Nuovamente semplificando, il punto è che il processo lascia poco spazio a miglioramenti: il declassamento del merito di credito di Turchia da parte della agenzia Moody’s di un altro notch ben sotto i livello di titolo spazzatura seguito oggi da quello sulla qualità del debito aziendale ne sono la prova empirica. E se per le banche dell’eurozona i crediti verso la Turchia sono sempre di oltre 110 miliardi di Euro, per il loro debitore Turchia invece è diventato il doppio e questo preoccuperebbe  qualsiasi creditore. E da ultimo la Banca Centrale Europea .

A verifica di ciò e che i cieli bancari non sono sono azzurri e i timori non teorici, ecco che proprio Ecb improvvisamente sospende sino al 27 giugno 2021 un parametro importante di capitalizzazione bancaria e dunque di sicurezza, il tier 1 leverage ratio. E se lo sospende significa che prevede che non sarà rispettato da molte banche. È vero che Ecb nel comunicato parla di motivi legati alla pandemia ma non ci saremmo certo aspettati di leggere il vero e – soprattutto – non crediamo al caso per una tale sincronia. Unisci i puntini: ieri De Guindos richiamava sulla difficoltà della ripresa e insisteva sulle aggregazioni bancarie e oggi la disastratissima Bankia (simil Monte Paschi) si fonde con CaixaBank per dare vita alla maggiore – che non significa migliore – banca spagnola.
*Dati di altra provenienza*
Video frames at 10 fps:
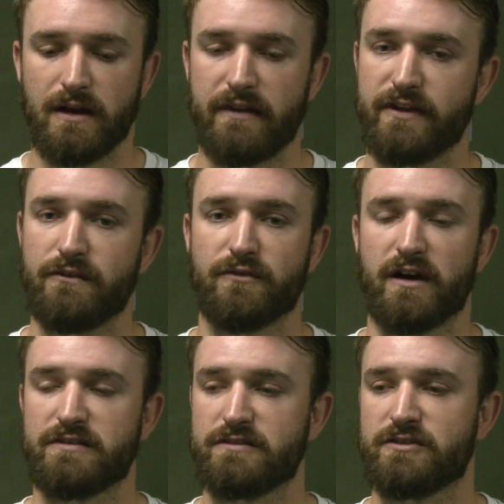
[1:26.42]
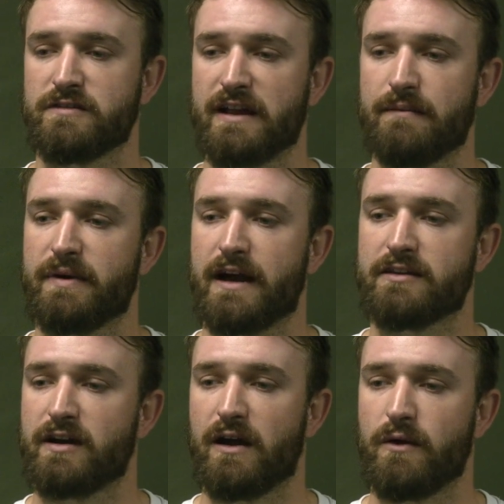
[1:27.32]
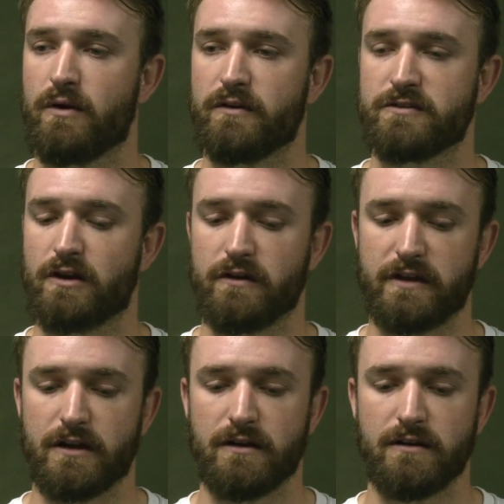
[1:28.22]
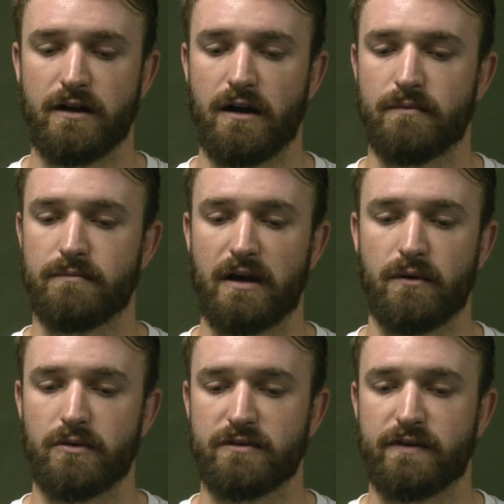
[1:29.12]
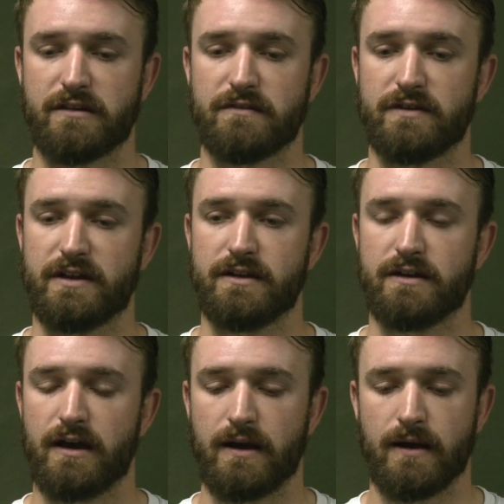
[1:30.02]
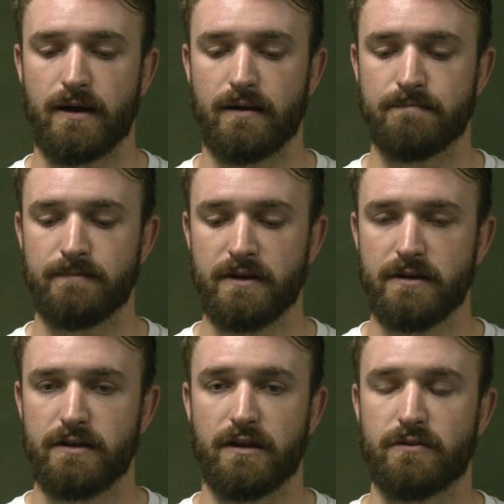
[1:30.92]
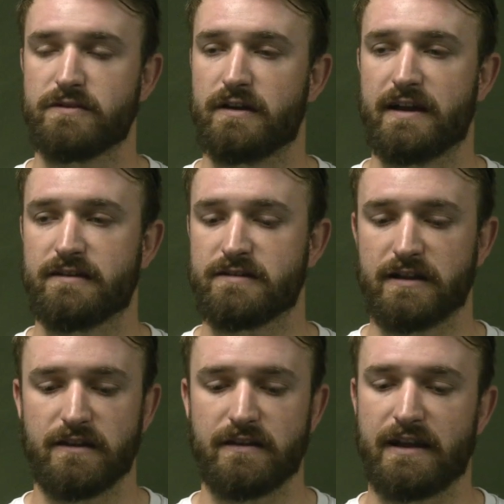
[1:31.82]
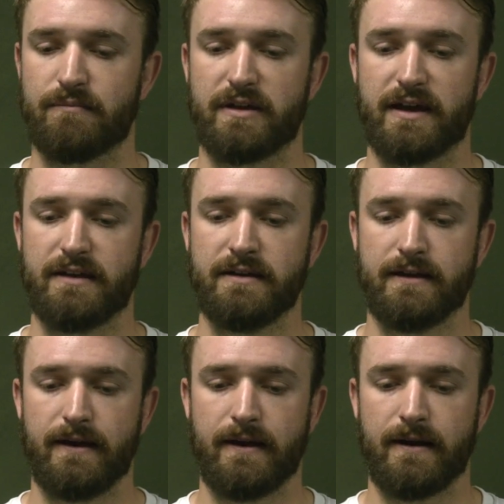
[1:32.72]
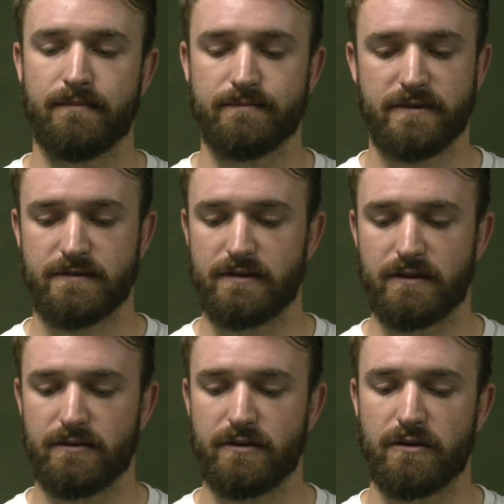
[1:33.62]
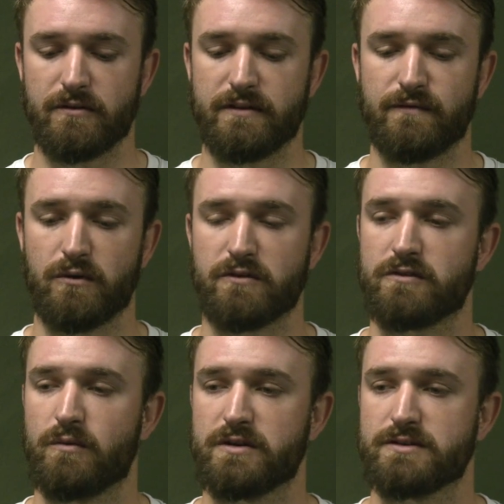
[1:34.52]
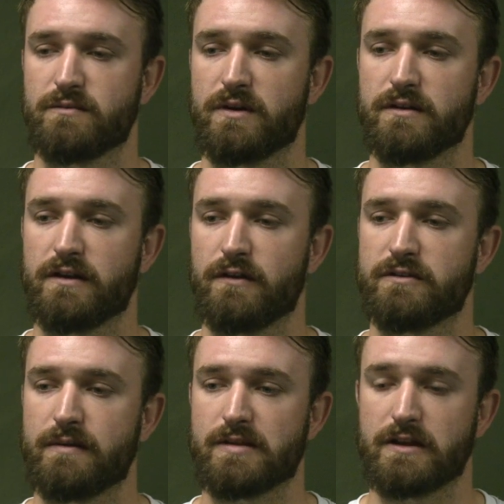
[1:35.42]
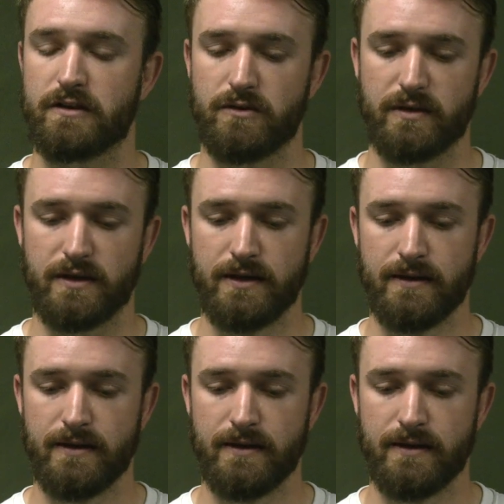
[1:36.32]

I think for us it's just getting back to how we were at the start of the year, how we were defensively, you know, just, again, sticking to the game plan. It's, you know, you can only focus so much on what the other team's going to do, andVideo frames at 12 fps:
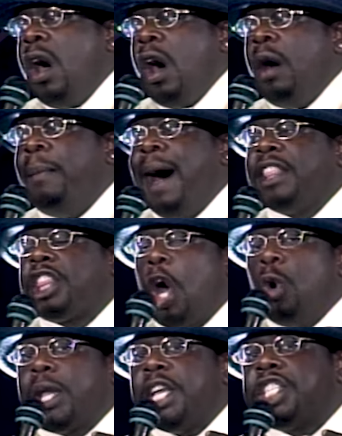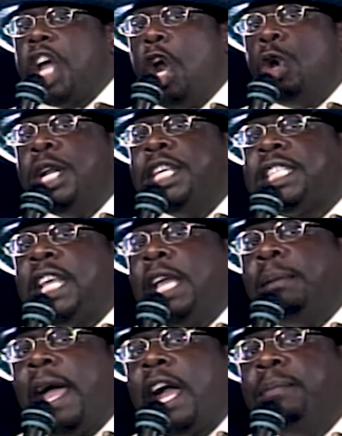My throat is hurting. It seems
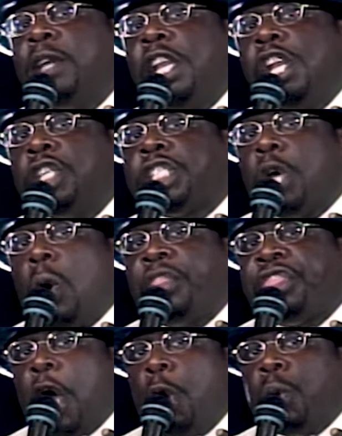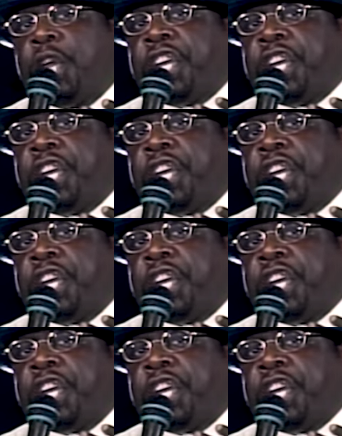like I'm getting a sore throat.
Sempre la settimana scorsa Christine Lagarde sosteneva che la inflazione negativa era dovuta a motivi vari tra cui l’Iva tedesca ma ieri i dati non sono migliorati anzi leggermente peggiori sulla core. E la dichiarazione di oggi di Hernadez de Cos – Membro del Consiglio Ecb e governatore della banca Centrale Spagnola – che apre la strada all’aumento anticipato della dimensione degli stimoli monetari ovvero all’aumento del Pepp – previsto per dicembre ma probabile per ottobre – proprio per una inflazione troppo bassa è un altra conferma di uno scenario ben peggiore di quello che viene raccontato, ancor più se raffrontato a quello oltreoceano.

Dunque sì, c’è un ulteriore elemento di instabilità  che dovrà essere soppresso rapidamente che ha la sua causa però non solo in una economia esterna alla Eurozona ma – a nostro avviso – molto nei sistemi bancari europei meno prudenti come quello spagnolo. Lo abbiamo vissuto, le crisi arrivano da lì.